Without changing a word, repeat the data, and include no pictures.

(Collected data)
☆ ☆ ☆ ☆ ☆

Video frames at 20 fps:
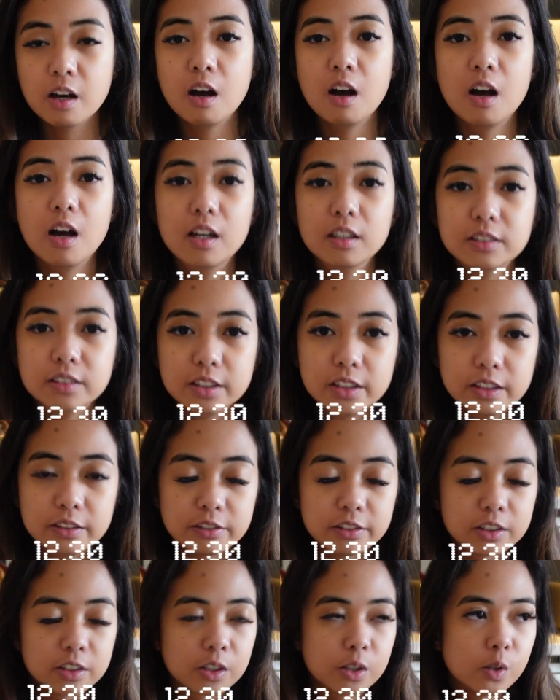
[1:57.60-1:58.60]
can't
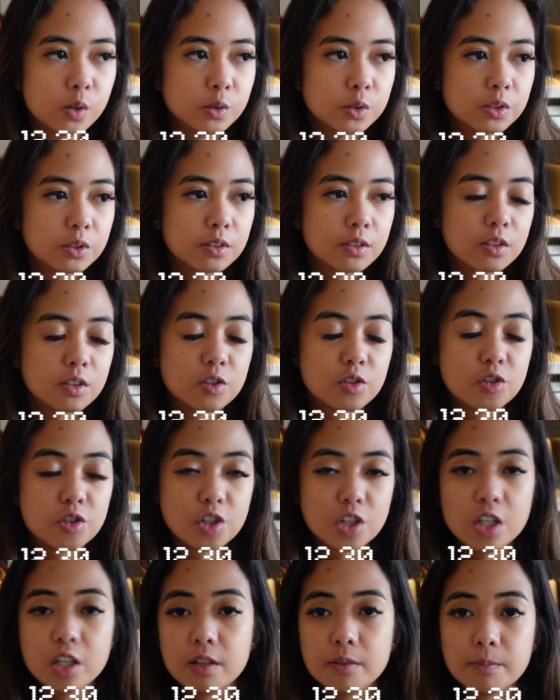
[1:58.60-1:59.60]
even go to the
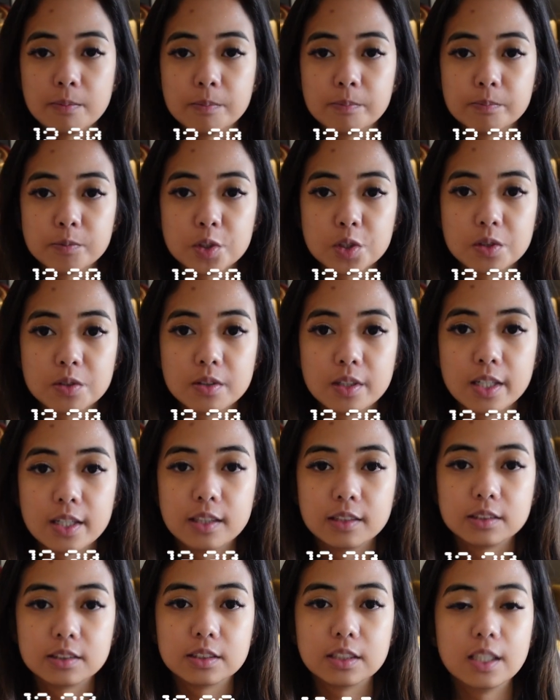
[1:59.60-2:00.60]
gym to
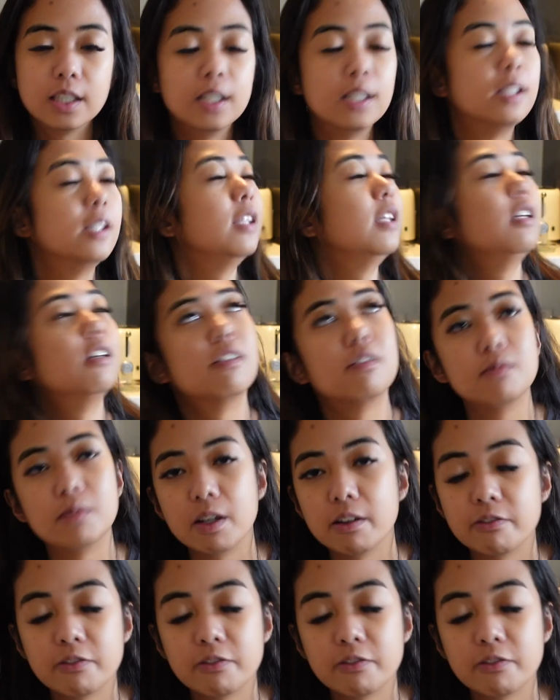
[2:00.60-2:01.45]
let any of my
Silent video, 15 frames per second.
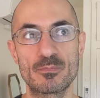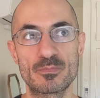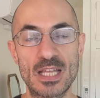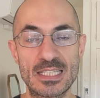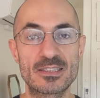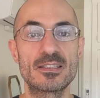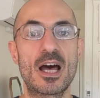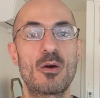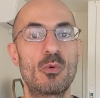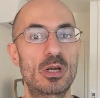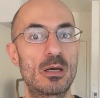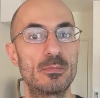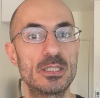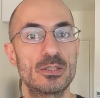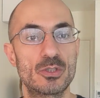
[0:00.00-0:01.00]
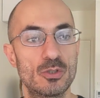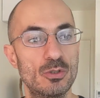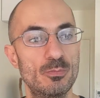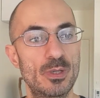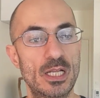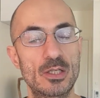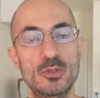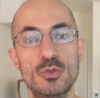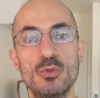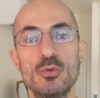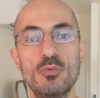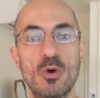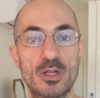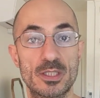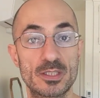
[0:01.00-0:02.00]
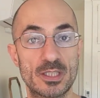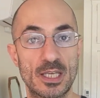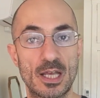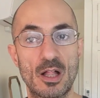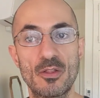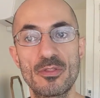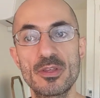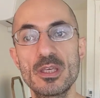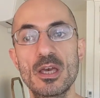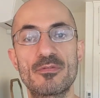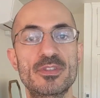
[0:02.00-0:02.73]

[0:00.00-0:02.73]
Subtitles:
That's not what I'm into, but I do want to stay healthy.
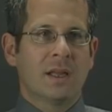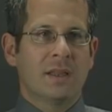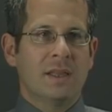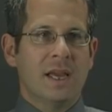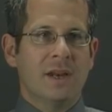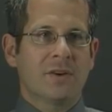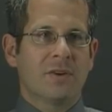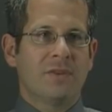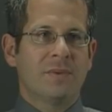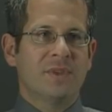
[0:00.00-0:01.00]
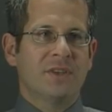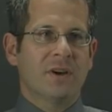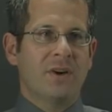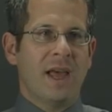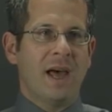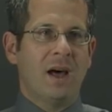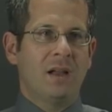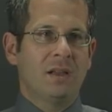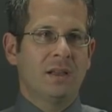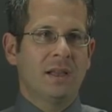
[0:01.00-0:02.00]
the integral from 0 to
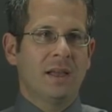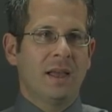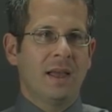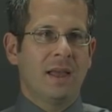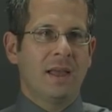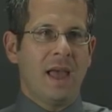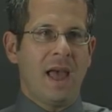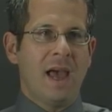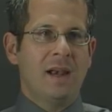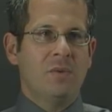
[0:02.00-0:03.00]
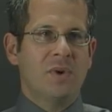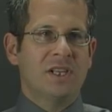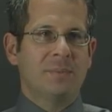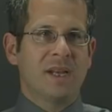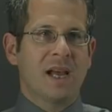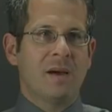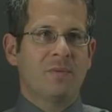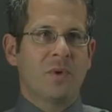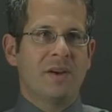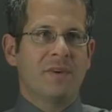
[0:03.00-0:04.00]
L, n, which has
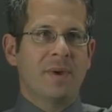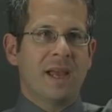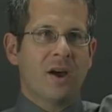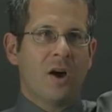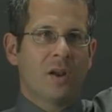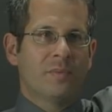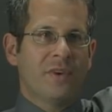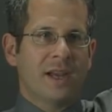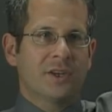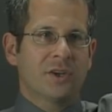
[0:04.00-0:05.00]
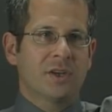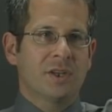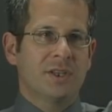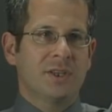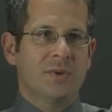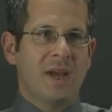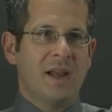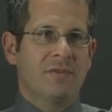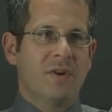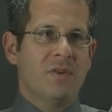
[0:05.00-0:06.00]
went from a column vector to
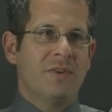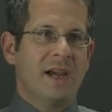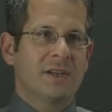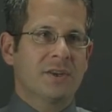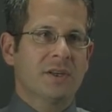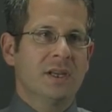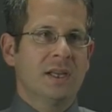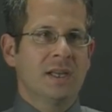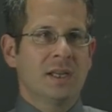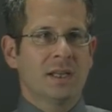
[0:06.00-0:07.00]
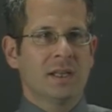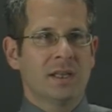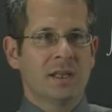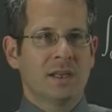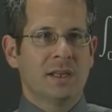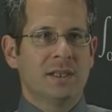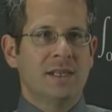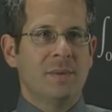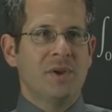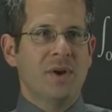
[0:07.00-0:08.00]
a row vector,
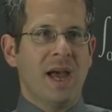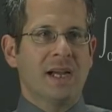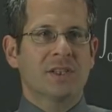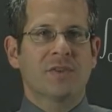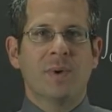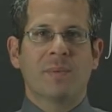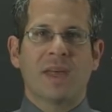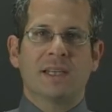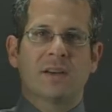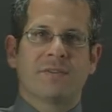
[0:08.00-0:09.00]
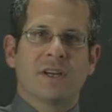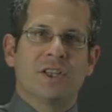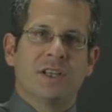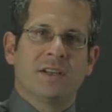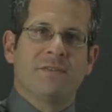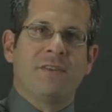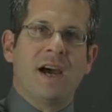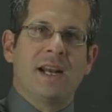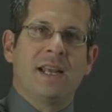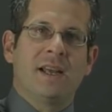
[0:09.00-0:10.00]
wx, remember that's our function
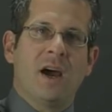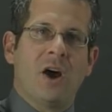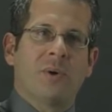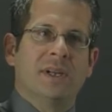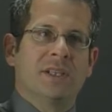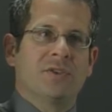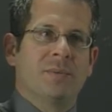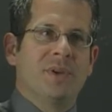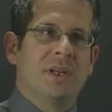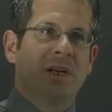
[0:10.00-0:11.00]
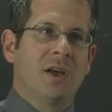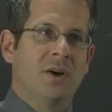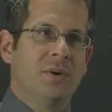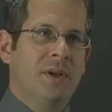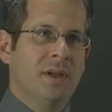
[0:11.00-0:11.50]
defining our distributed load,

☆ ☆ ☆ ☆ ☆

■ ANSWER FOR THE TASK ■
Video frames at 20 fps:
[1:57.60-1:58.60]
can't
[1:58.60-1:59.60]
even go to the
[1:59.60-2:00.60]
gym to
[2:00.60-2:01.45]
let any of my
Silent video, 15 frames per second.
[0:00.00-0:01.00]
[0:01.00-0:02.00]
[0:02.00-0:02.73]

[0:00.00-0:02.73]
Subtitles:
That's not what I'm into, but I do want to stay healthy.
[0:00.00-0:01.00]
[0:01.00-0:02.00]
the integral from 0 to
[0:02.00-0:03.00]
[0:03.00-0:04.00]
L, n, which has
[0:04.00-0:05.00]
[0:05.00-0:06.00]
went from a column vector to
[0:06.00-0:07.00]
[0:07.00-0:08.00]
a row vector,
[0:08.00-0:09.00]
[0:09.00-0:10.00]
wx, remember that's our function
[0:10.00-0:11.00]
[0:11.00-0:11.50]
defining our distributed load,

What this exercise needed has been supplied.